Start of Block

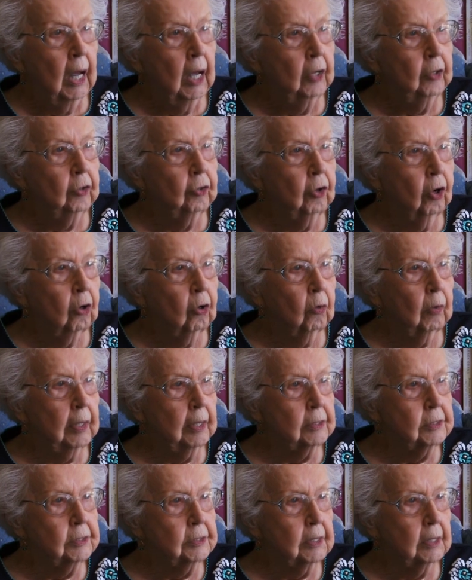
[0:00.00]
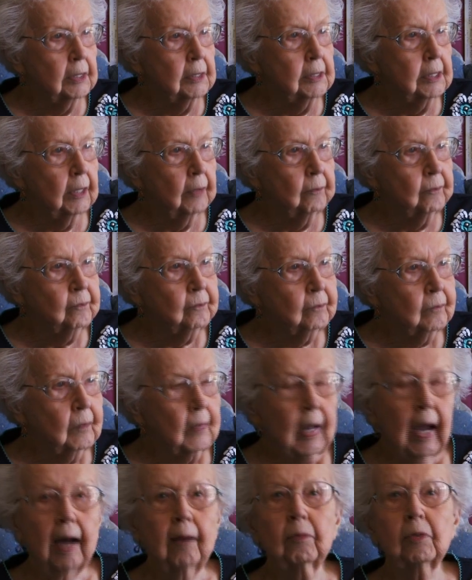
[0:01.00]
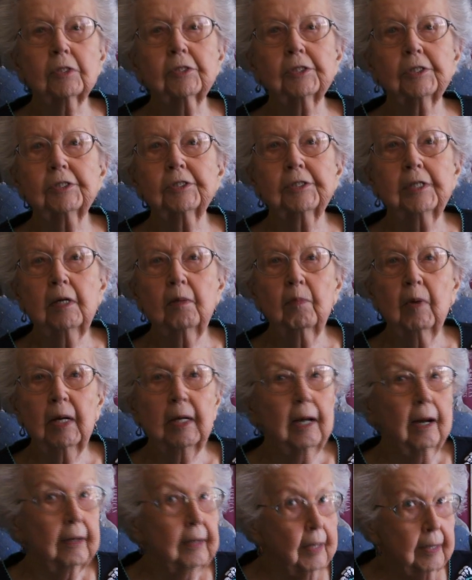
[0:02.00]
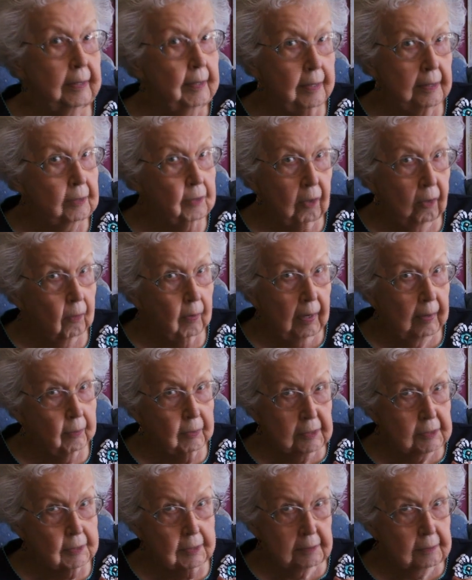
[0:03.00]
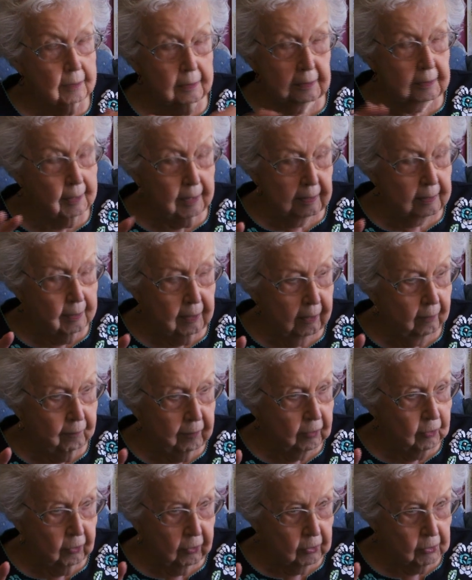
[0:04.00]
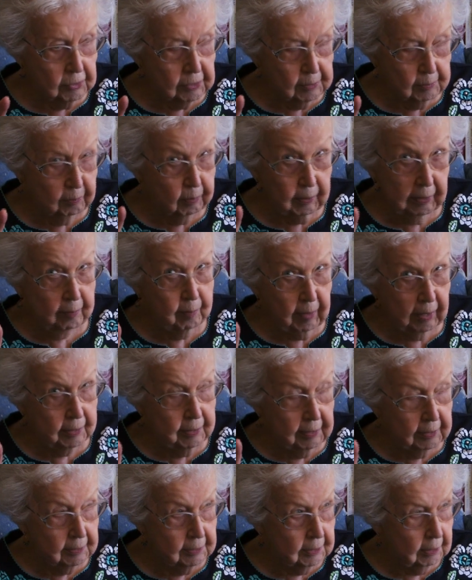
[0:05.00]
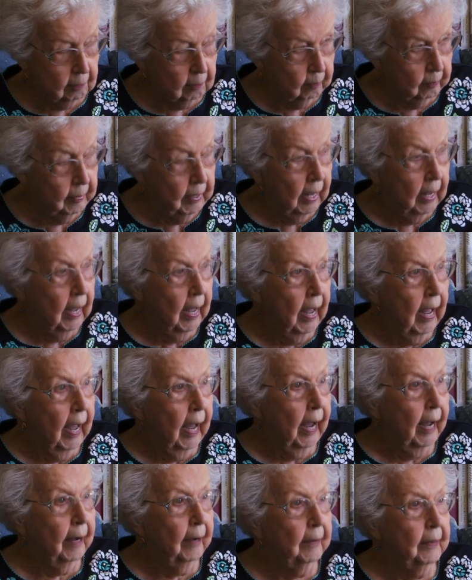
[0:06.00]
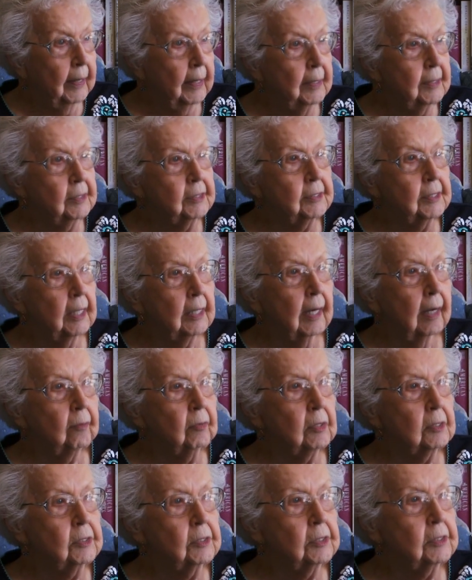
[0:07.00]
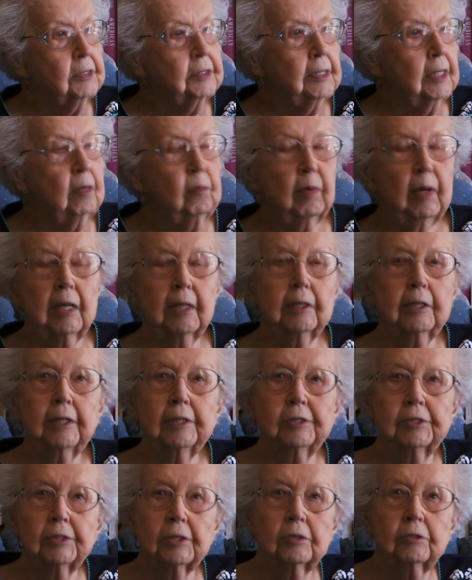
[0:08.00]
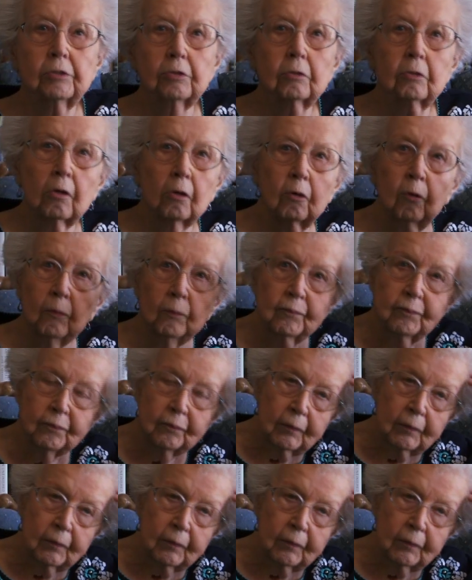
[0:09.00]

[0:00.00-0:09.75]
you know, he said, um, I was a Seabee I, he didn't know I was a navy nurse, and believe me, I didn't tell him. Uh, he said I was a Seabee and he said, you know,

End of Block

#### Task instructions:
Print each of the records above exactly as written, leaving no picture in the copy.

#### Output below:
[0:00.00]
[0:01.00]
[0:02.00]
[0:03.00]
[0:04.00]
[0:05.00]
[0:06.00]
[0:07.00]
[0:08.00]
[0:09.00]

[0:00.00-0:09.75]
you know, he said, um, I was a Seabee I, he didn't know I was a navy nurse, and believe me, I didn't tell him. Uh, he said I was a Seabee and he said, you know,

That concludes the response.